Hash is one of the most common data structures. In particular, Ruby JS and other dynamic languages support it at the syntax level. In Java, there is a little bit around (every time you use it, you will feel awkward, I do not know if you have such a feeling ).
This chapter is really tangled, because I have read it before and can't understand it now. Fortunately, all the parts that you cannot understand are star numbers.
A hash is such a thing: it can store things with the key as the index, and then it can be found out when necessary, usually fast :)
The above code is certainly not tested (PS: Please forget java. util. hashtable)
To get fast enough, it is best to calculate the storage location directly with the data key, and then you can find it all at once.
Run the test and the array is out of bounds, because the hash method has not been implemented yet.
Hash is used to hash keywords and other possible columns to the table.
private int hash(int hashCode) { int capacity = table.length; return hashCode % capacity; }
Capacity should not be the power of 2Otherwise, if the value is hashcode's low K bit, the high bit will be wasted and may cause many collisions.
You can select a prime number whose integer power is not close.
Run the test now :)
But wait, sometimes we need to do this:
Java codePublic void Test2 () {hashtable ht = new hashtable (); object O1 = new object (); ht. put ("O1", O1); object anothero1 = new object (); ht. put ("O1", anothero1); // update assertequals (anothero1, ht. get ("O1 "));}
We need to refactor the code and save the key.
First, add a structure to save the key and Value
Java codePublic class hashtable {public static class entry {private string key; private object value; Public entry (string key, object Value) {This. key = key; this. value = value;} Public String getkey () {return key;} public object getvalue () {return value;} private entry [] Table = new entry [1000]; // change the original object [] to entry []
Refactoring put
Java codePublic void put (string key, object Value) {int hash = hash (key. hashcode (); If (Table [hash] = NULL | table [hash]. getkey (). equals (key) {table [hash] = new entry (Key, value);} else {Throw new runtimeexception ("crashed.
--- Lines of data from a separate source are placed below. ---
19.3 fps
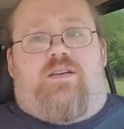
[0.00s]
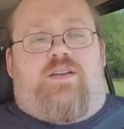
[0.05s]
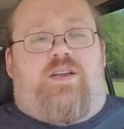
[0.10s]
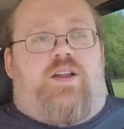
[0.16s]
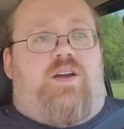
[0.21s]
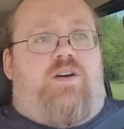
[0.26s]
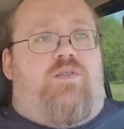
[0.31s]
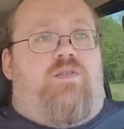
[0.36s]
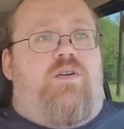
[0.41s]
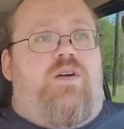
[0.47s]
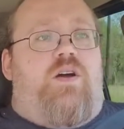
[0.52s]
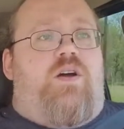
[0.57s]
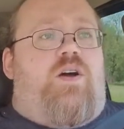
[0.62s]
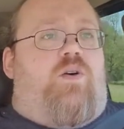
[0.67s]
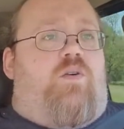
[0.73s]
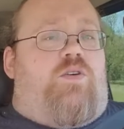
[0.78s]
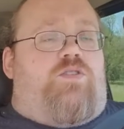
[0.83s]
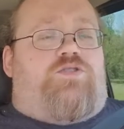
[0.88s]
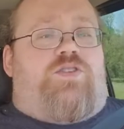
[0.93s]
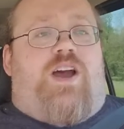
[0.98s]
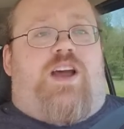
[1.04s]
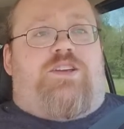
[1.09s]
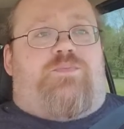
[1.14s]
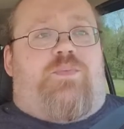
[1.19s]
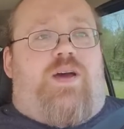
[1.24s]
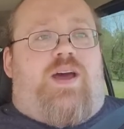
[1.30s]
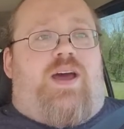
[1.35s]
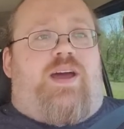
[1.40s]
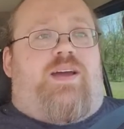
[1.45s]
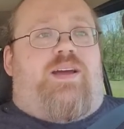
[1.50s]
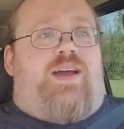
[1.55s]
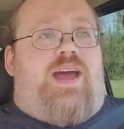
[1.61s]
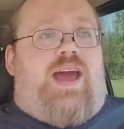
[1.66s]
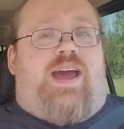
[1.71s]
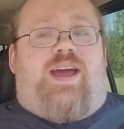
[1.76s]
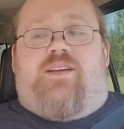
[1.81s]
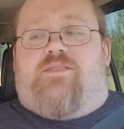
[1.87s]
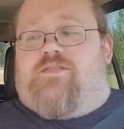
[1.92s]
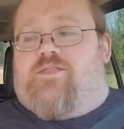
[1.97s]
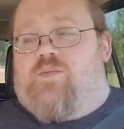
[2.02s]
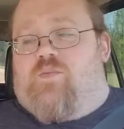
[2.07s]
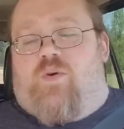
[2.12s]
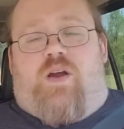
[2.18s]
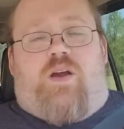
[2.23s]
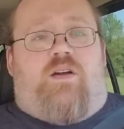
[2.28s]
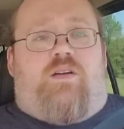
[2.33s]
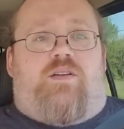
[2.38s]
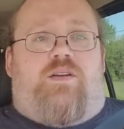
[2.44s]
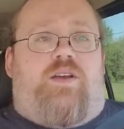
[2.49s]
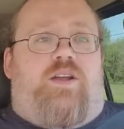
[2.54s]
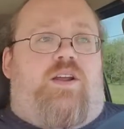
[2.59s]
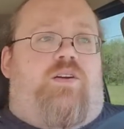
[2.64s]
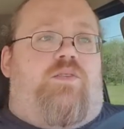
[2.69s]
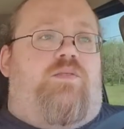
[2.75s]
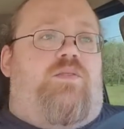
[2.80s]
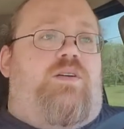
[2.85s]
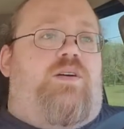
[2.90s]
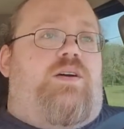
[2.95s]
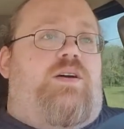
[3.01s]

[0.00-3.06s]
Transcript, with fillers: you know, or trash bag hang it somewhere, you know.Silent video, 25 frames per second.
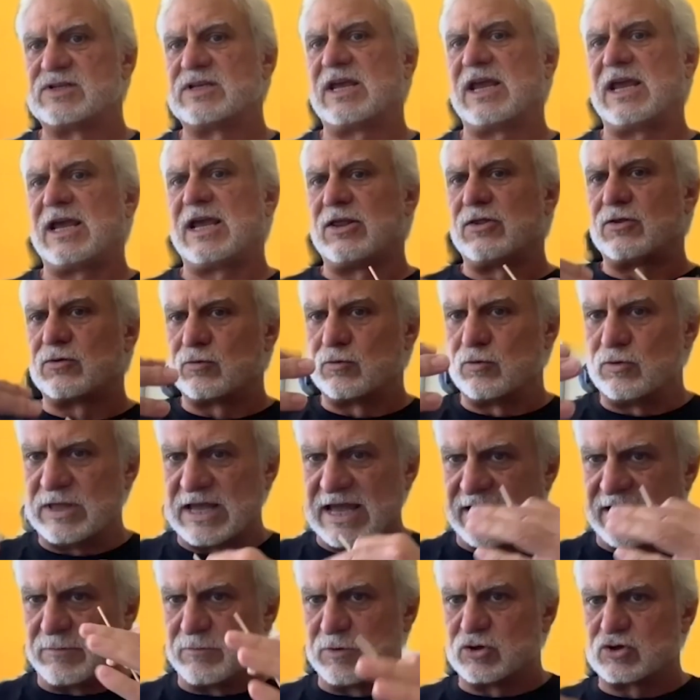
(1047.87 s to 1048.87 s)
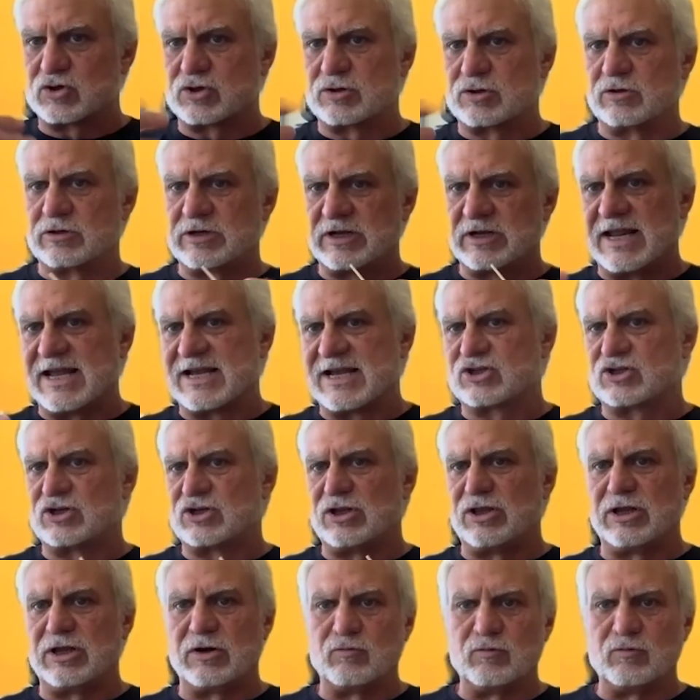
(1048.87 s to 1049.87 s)
and through that emotional
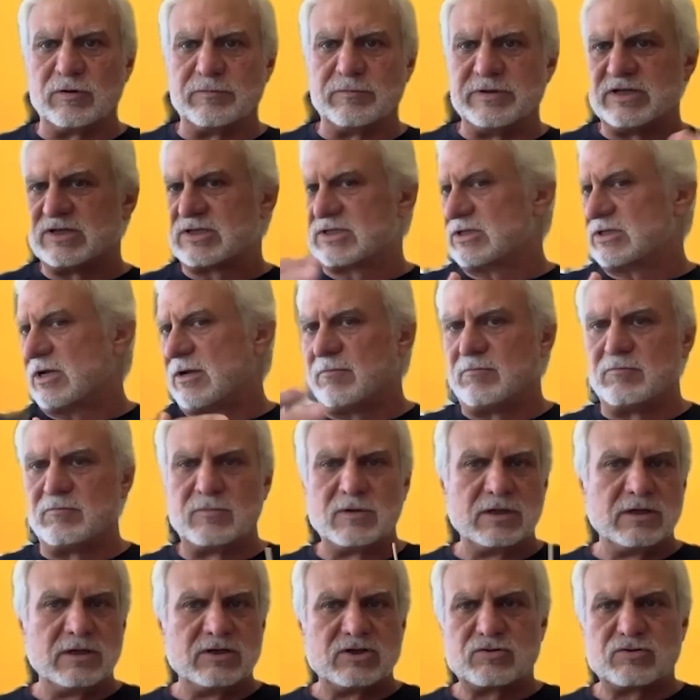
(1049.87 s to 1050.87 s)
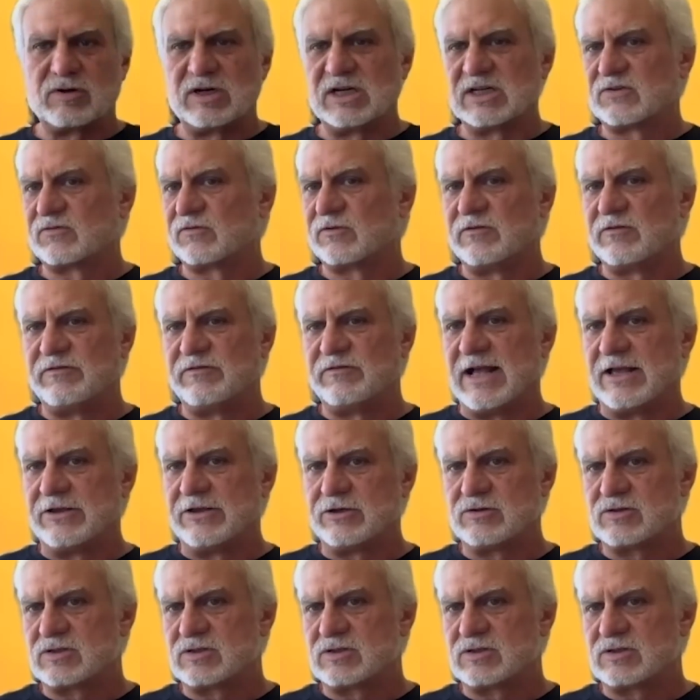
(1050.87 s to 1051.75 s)
connection, there will be some transfer of value,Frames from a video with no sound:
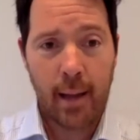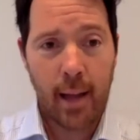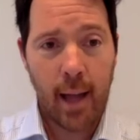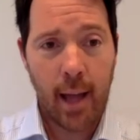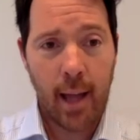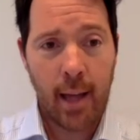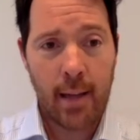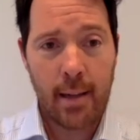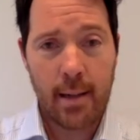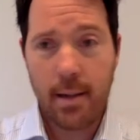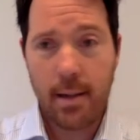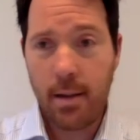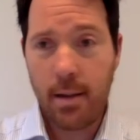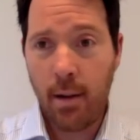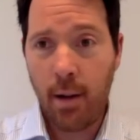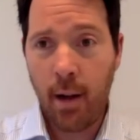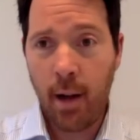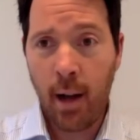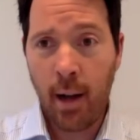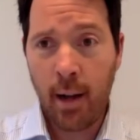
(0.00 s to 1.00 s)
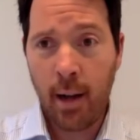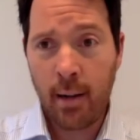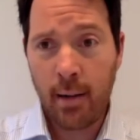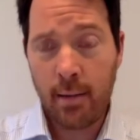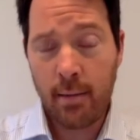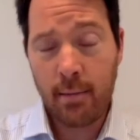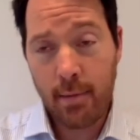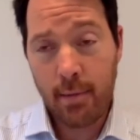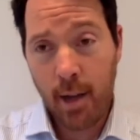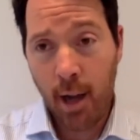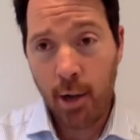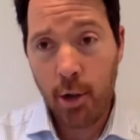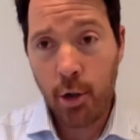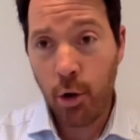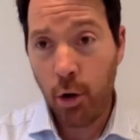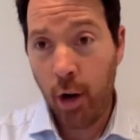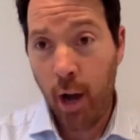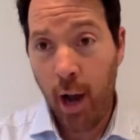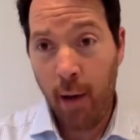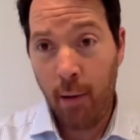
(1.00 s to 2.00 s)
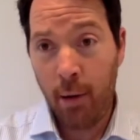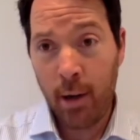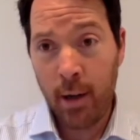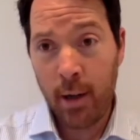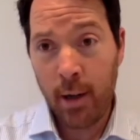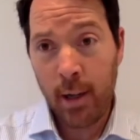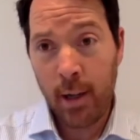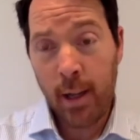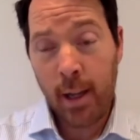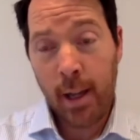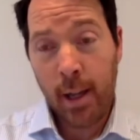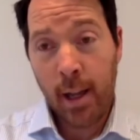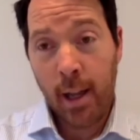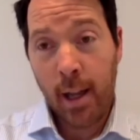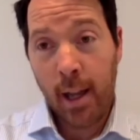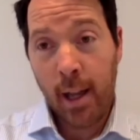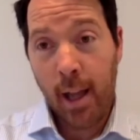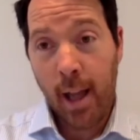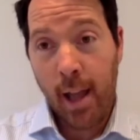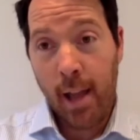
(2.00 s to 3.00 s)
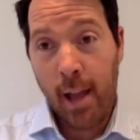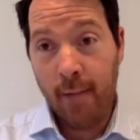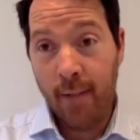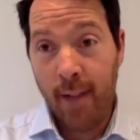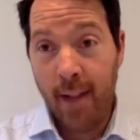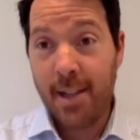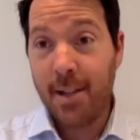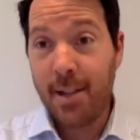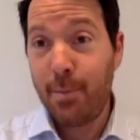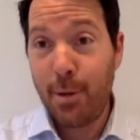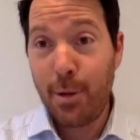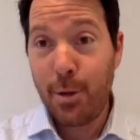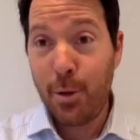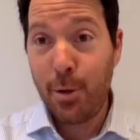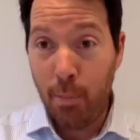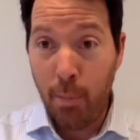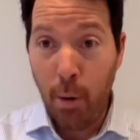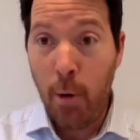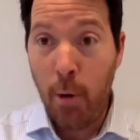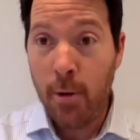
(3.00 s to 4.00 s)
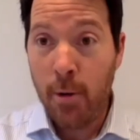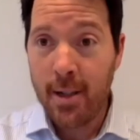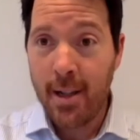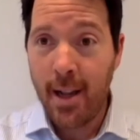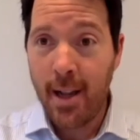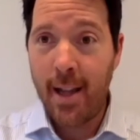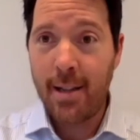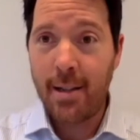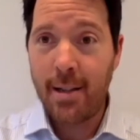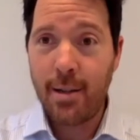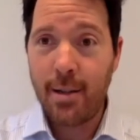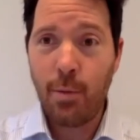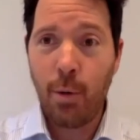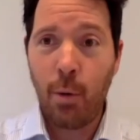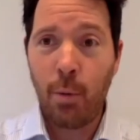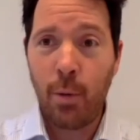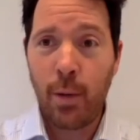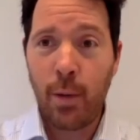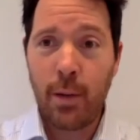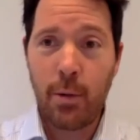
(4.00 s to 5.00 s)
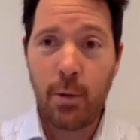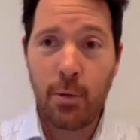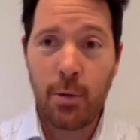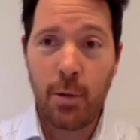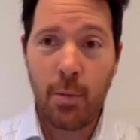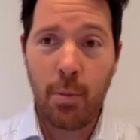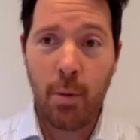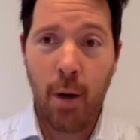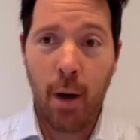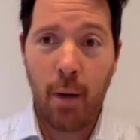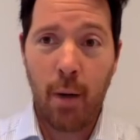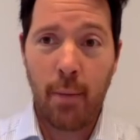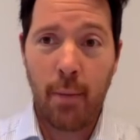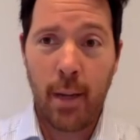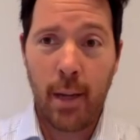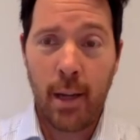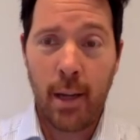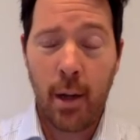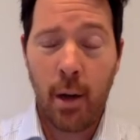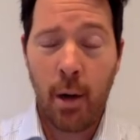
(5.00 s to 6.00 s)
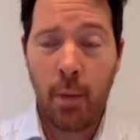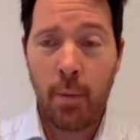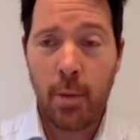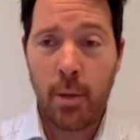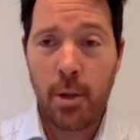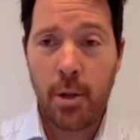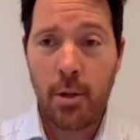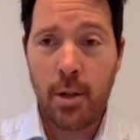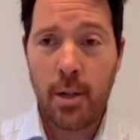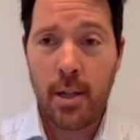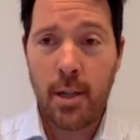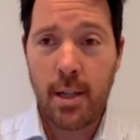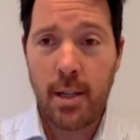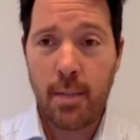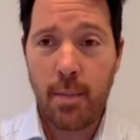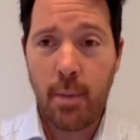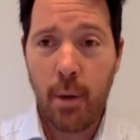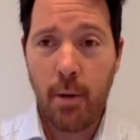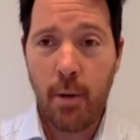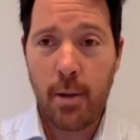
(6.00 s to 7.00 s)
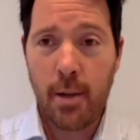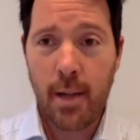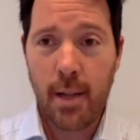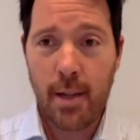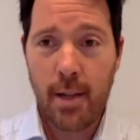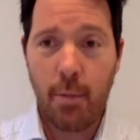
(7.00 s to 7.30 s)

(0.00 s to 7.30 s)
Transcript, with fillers: And you know, I can touch on our investment sort of process is what we call the primary opportunities process.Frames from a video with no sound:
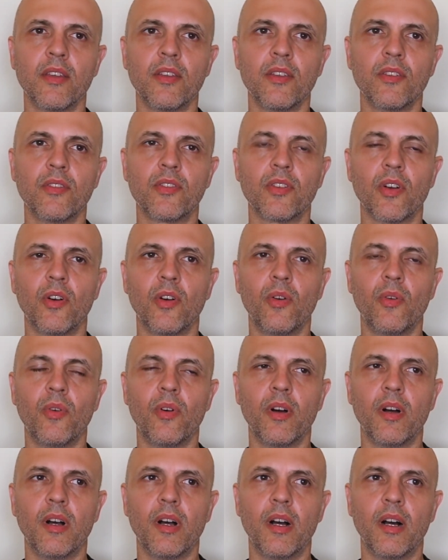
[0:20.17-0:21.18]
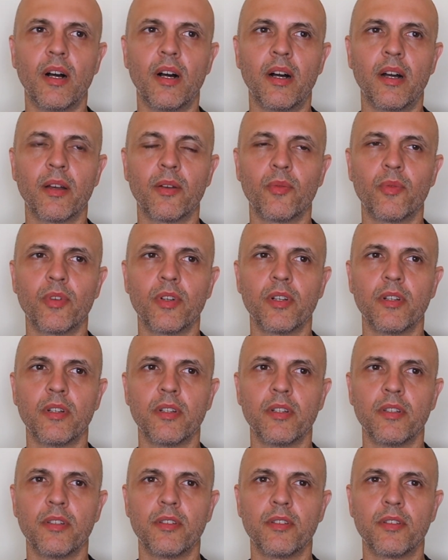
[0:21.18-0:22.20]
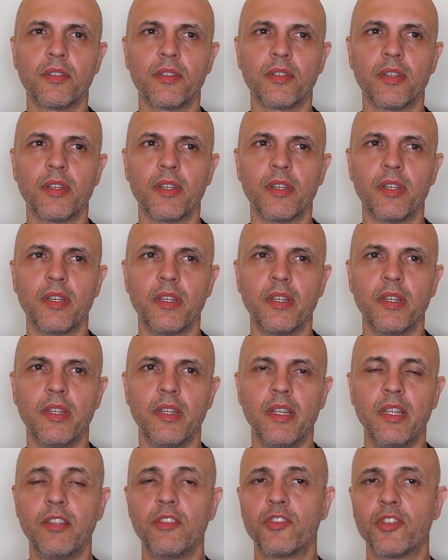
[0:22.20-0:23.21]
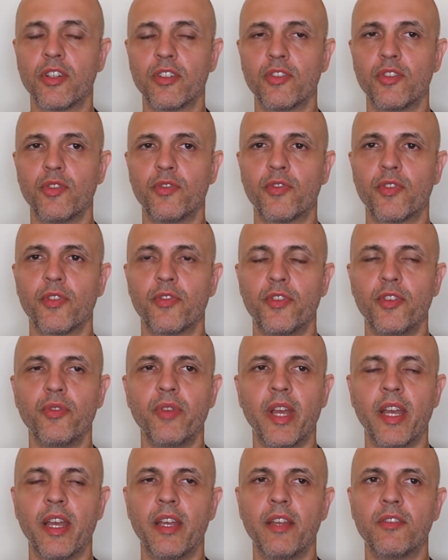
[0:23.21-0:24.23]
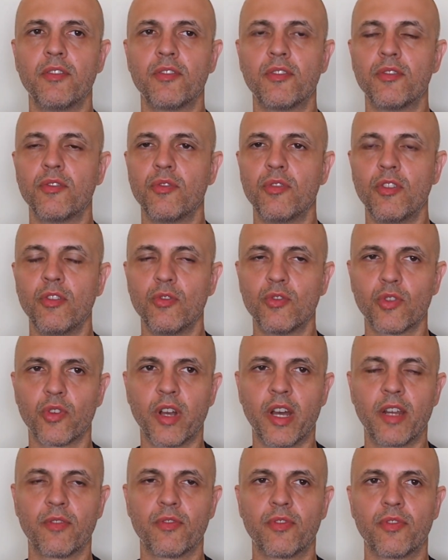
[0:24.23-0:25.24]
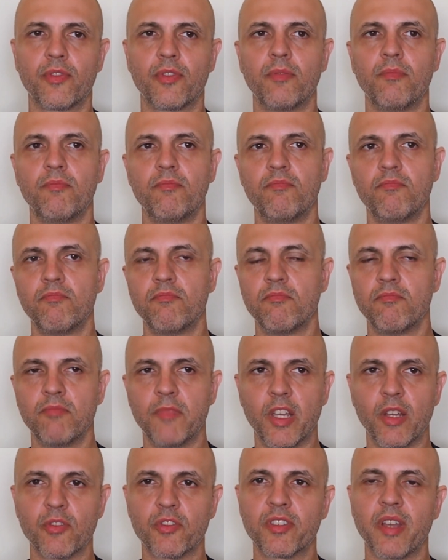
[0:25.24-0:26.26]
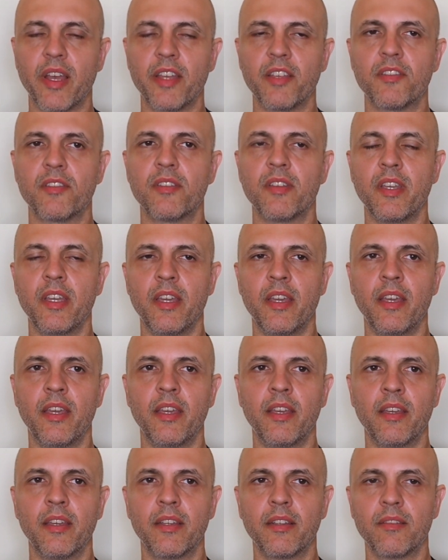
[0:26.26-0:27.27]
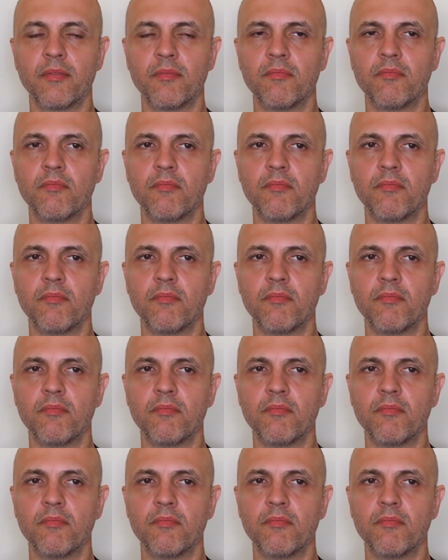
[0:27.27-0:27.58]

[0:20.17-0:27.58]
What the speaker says: So I was in Chengdu for a few days to do the usual kind of, sightseeing and,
What should I do? ");}}
Refactor get
Java code public Object get(String key) { int hash = hash(key.hashCode()); Entry entry = table[hash]; return entry == null ? null : entry.getValue(); }
As you can see, the test passed again :)
Check againMultiplication hash
Java codePrivate int Hash (INT hashcode) {int capacity = table. length; Double A = 0.6180334; // omnipotent golden split return (INT) (hashcode * A) % 1) * capacity );}
Use the constant (A) to multiply the hashcode to take the decimal number and then the capacity.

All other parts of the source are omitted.